● **PROBLEM TO WORK ON**
Return all entries precisely as they stand, without the images.
╭─ SOURCE DATA
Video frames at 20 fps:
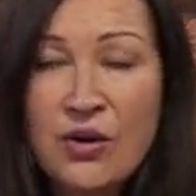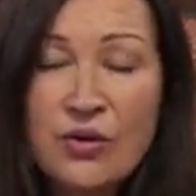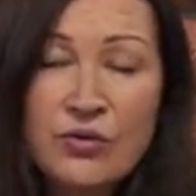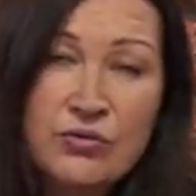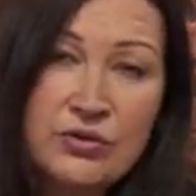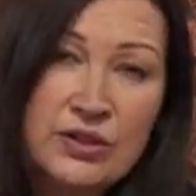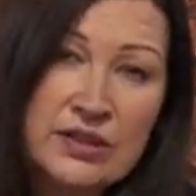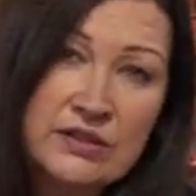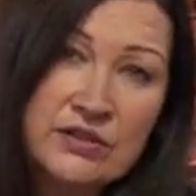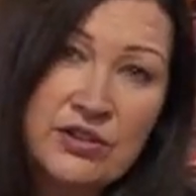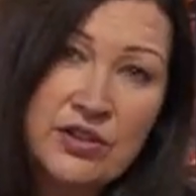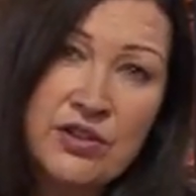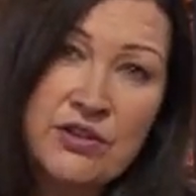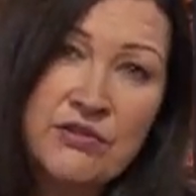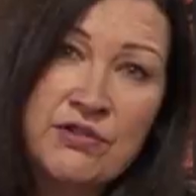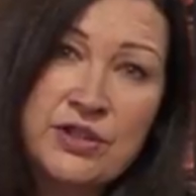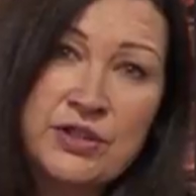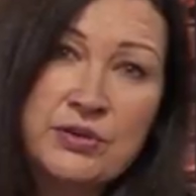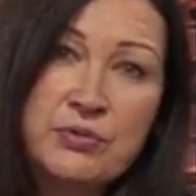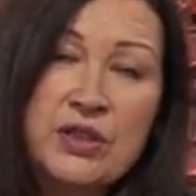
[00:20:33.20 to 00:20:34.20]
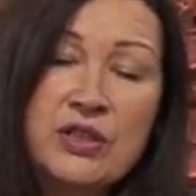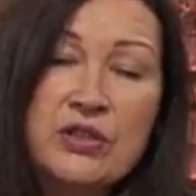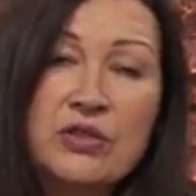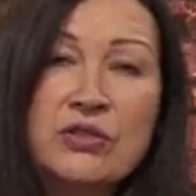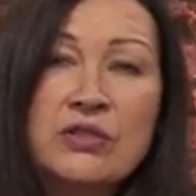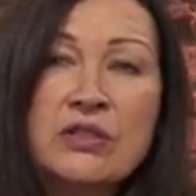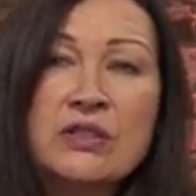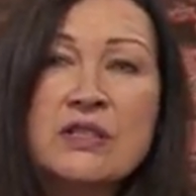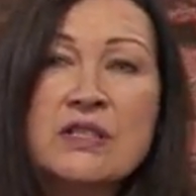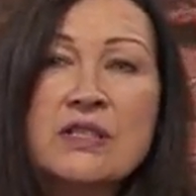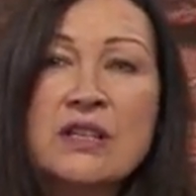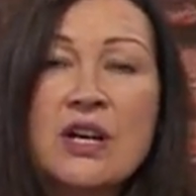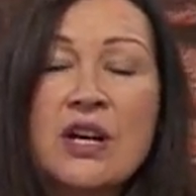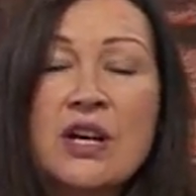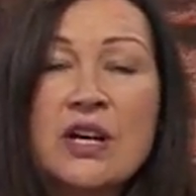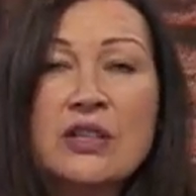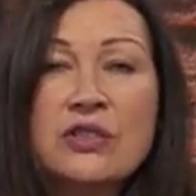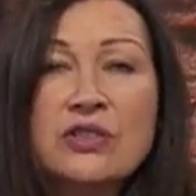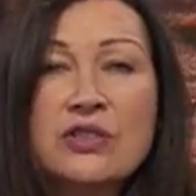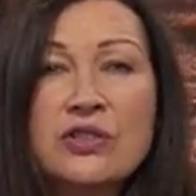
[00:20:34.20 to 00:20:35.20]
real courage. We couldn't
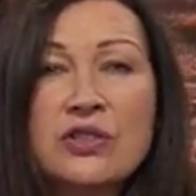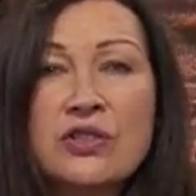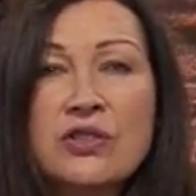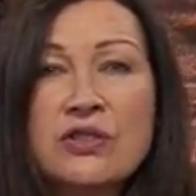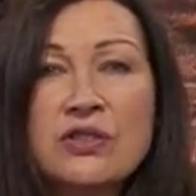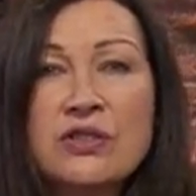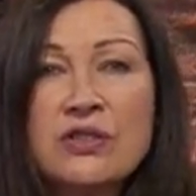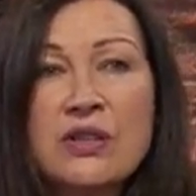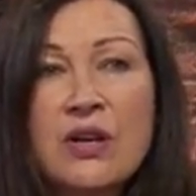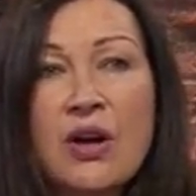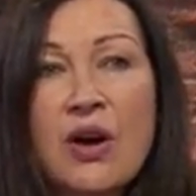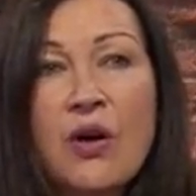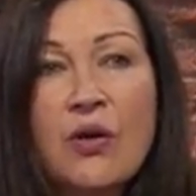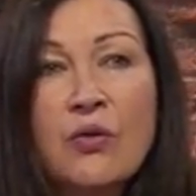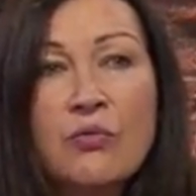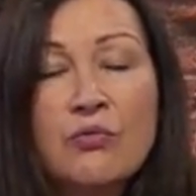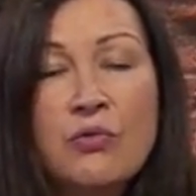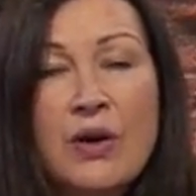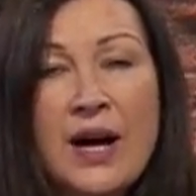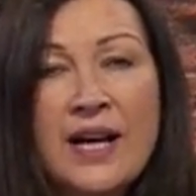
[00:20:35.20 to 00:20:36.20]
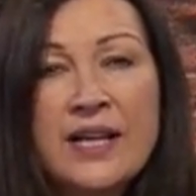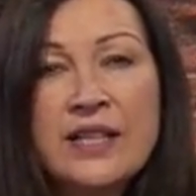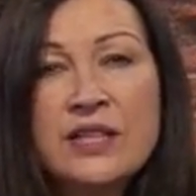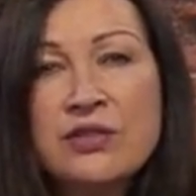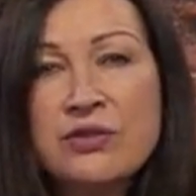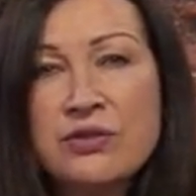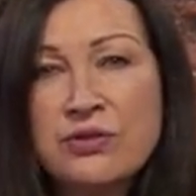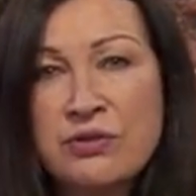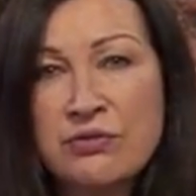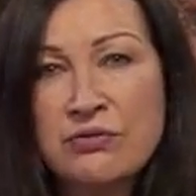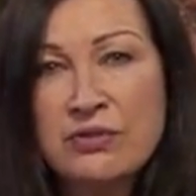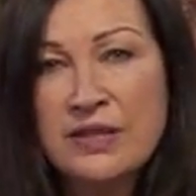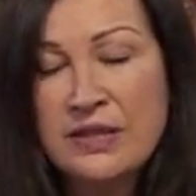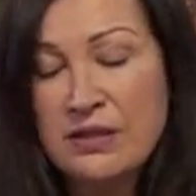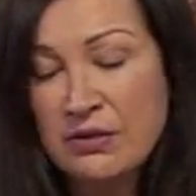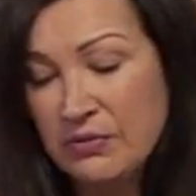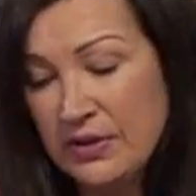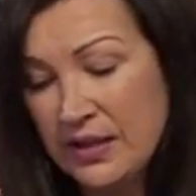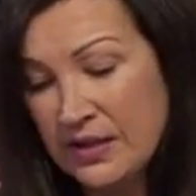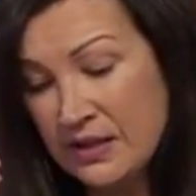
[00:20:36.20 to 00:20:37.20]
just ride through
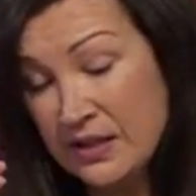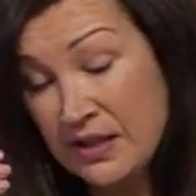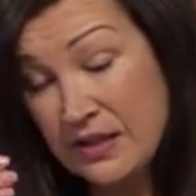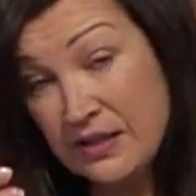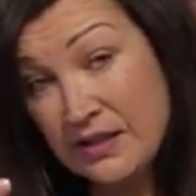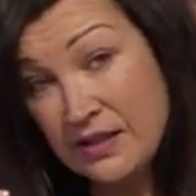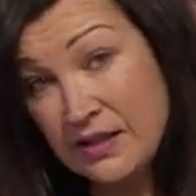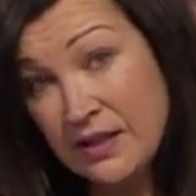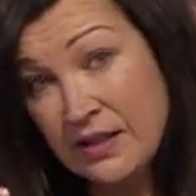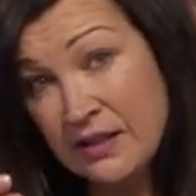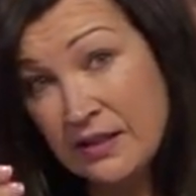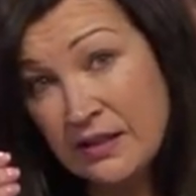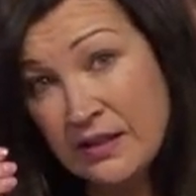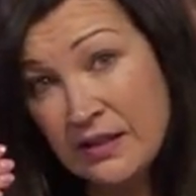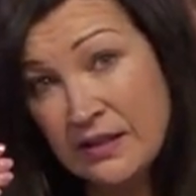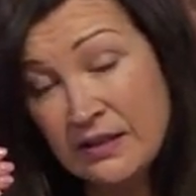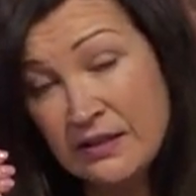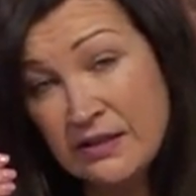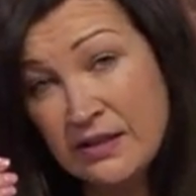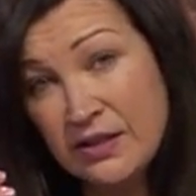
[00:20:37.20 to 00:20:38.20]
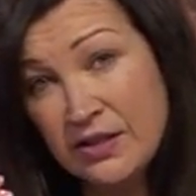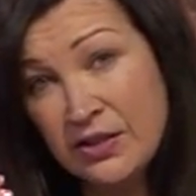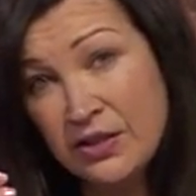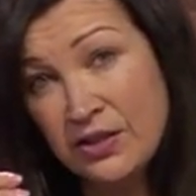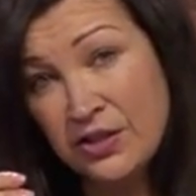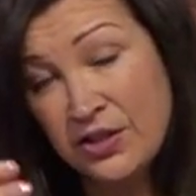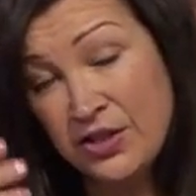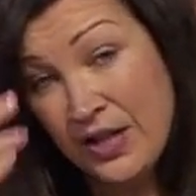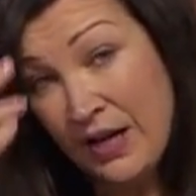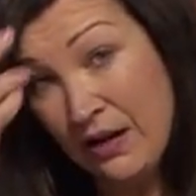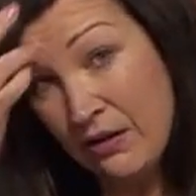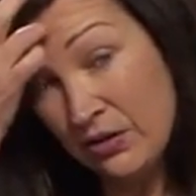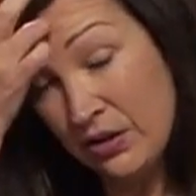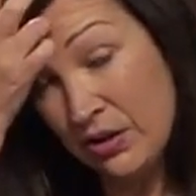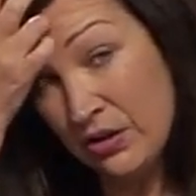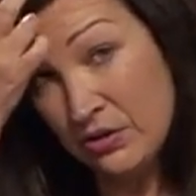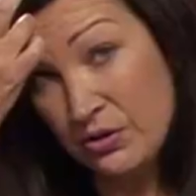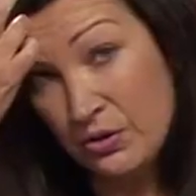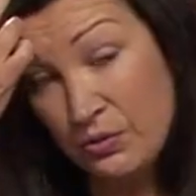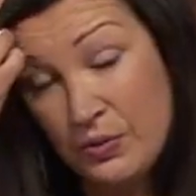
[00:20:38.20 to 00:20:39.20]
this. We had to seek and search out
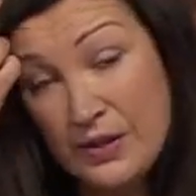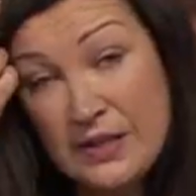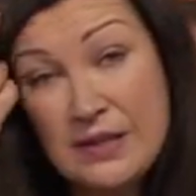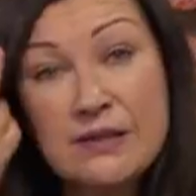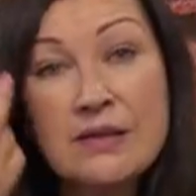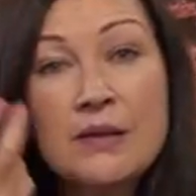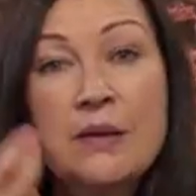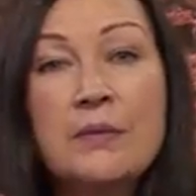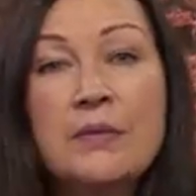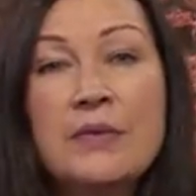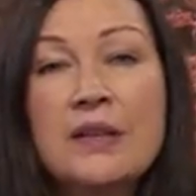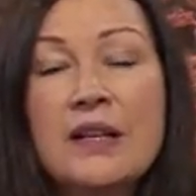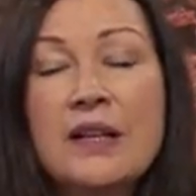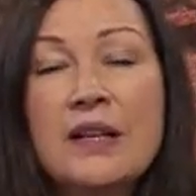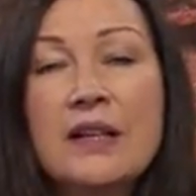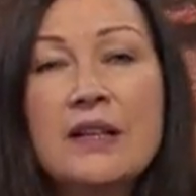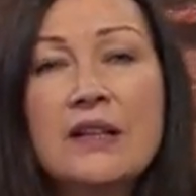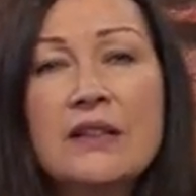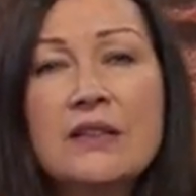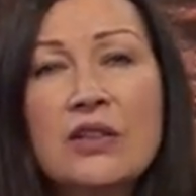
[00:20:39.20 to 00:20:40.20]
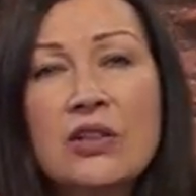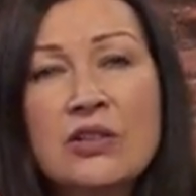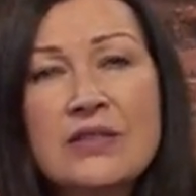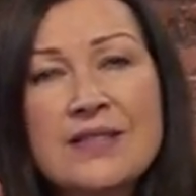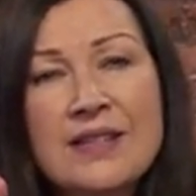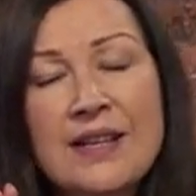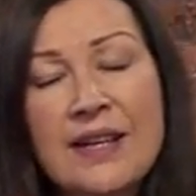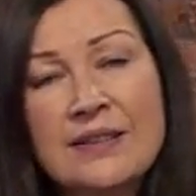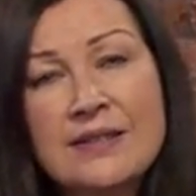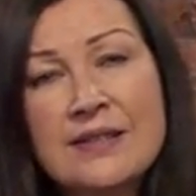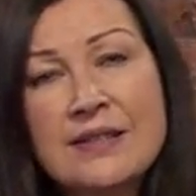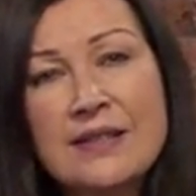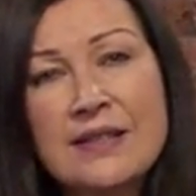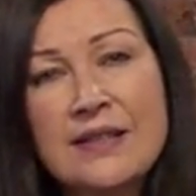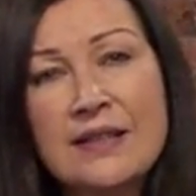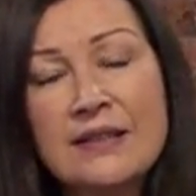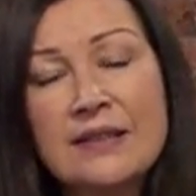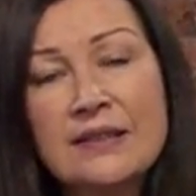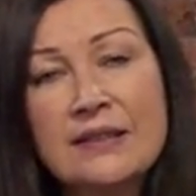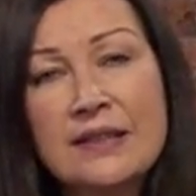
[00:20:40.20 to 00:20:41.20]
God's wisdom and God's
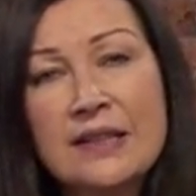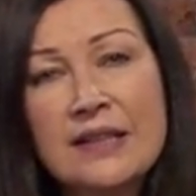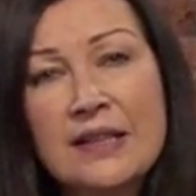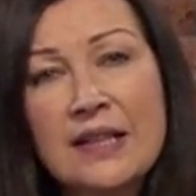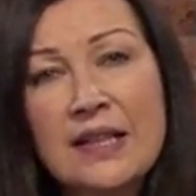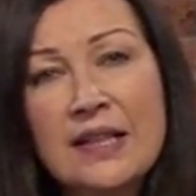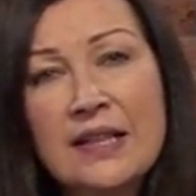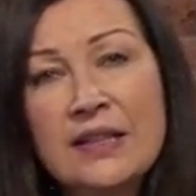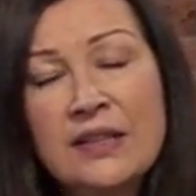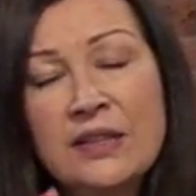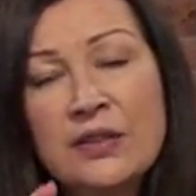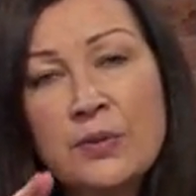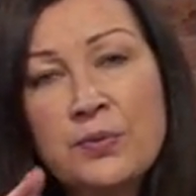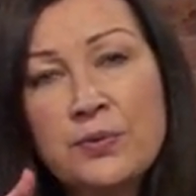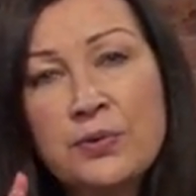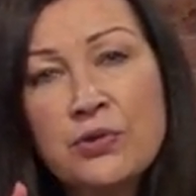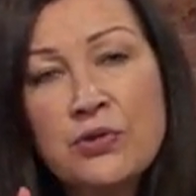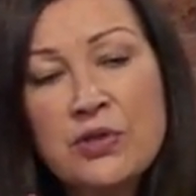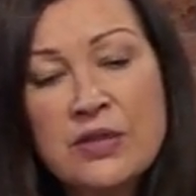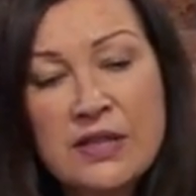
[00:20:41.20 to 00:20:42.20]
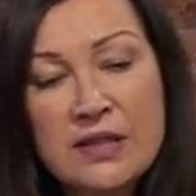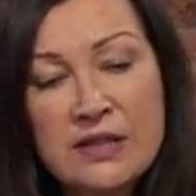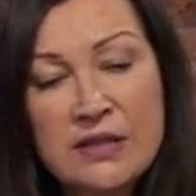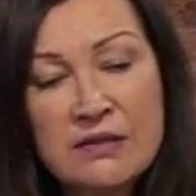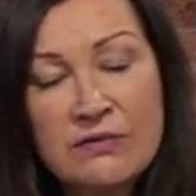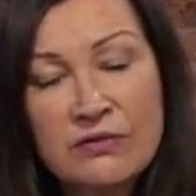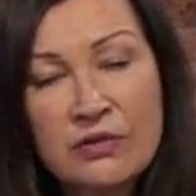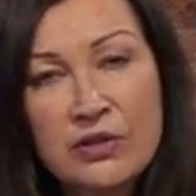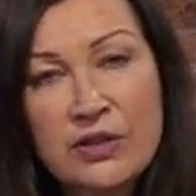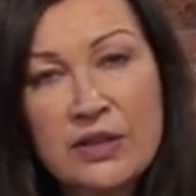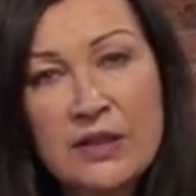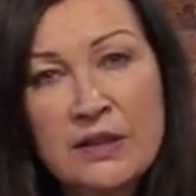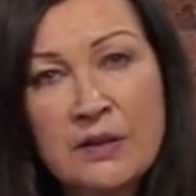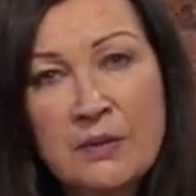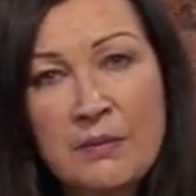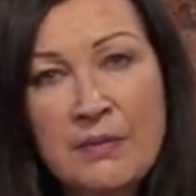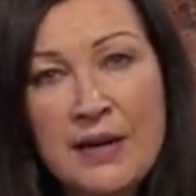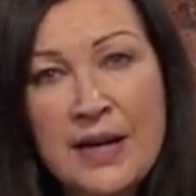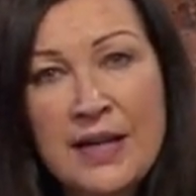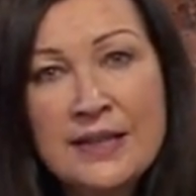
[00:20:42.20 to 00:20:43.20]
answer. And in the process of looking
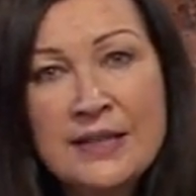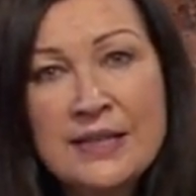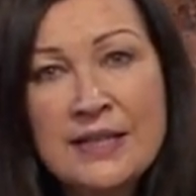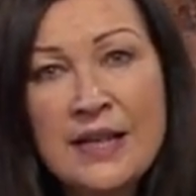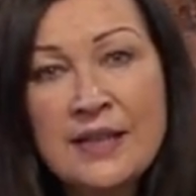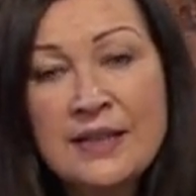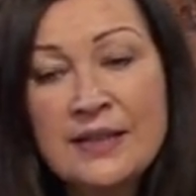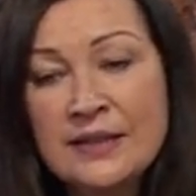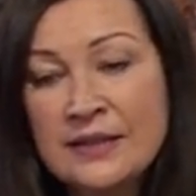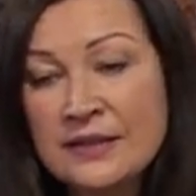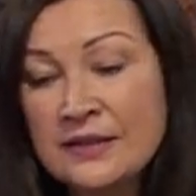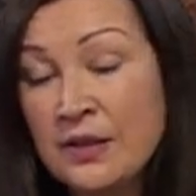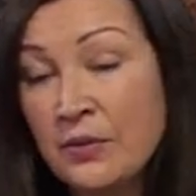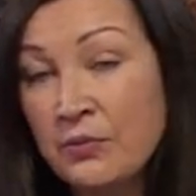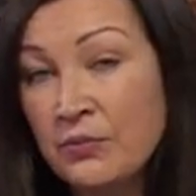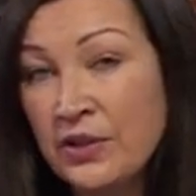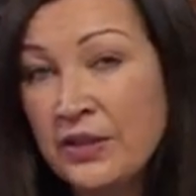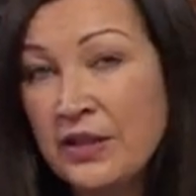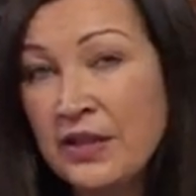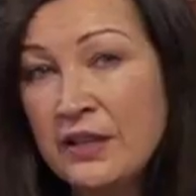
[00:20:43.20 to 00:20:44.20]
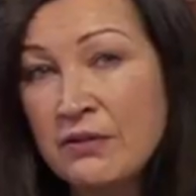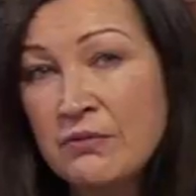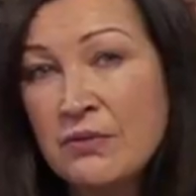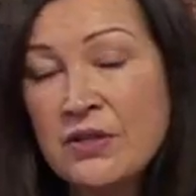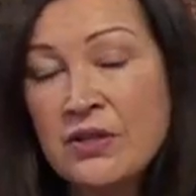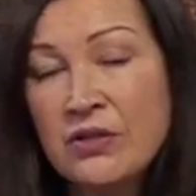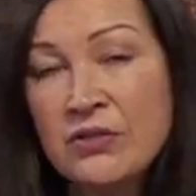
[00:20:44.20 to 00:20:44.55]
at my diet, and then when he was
╰─
● **THE ANSWER**
Video frames at 20 fps:
[00:20:33.20 to 00:20:34.20]
[00:20:34.20 to 00:20:35.20]
real courage. We couldn't
[00:20:35.20 to 00:20:36.20]
[00:20:36.20 to 00:20:37.20]
just ride through
[00:20:37.20 to 00:20:38.20]
[00:20:38.20 to 00:20:39.20]
this. We had to seek and search out
[00:20:39.20 to 00:20:40.20]
[00:20:40.20 to 00:20:41.20]
God's wisdom and God's
[00:20:41.20 to 00:20:42.20]
[00:20:42.20 to 00:20:43.20]
answer. And in the process of looking
[00:20:43.20 to 00:20:44.20]
[00:20:44.20 to 00:20:44.55]
at my diet, and then when he was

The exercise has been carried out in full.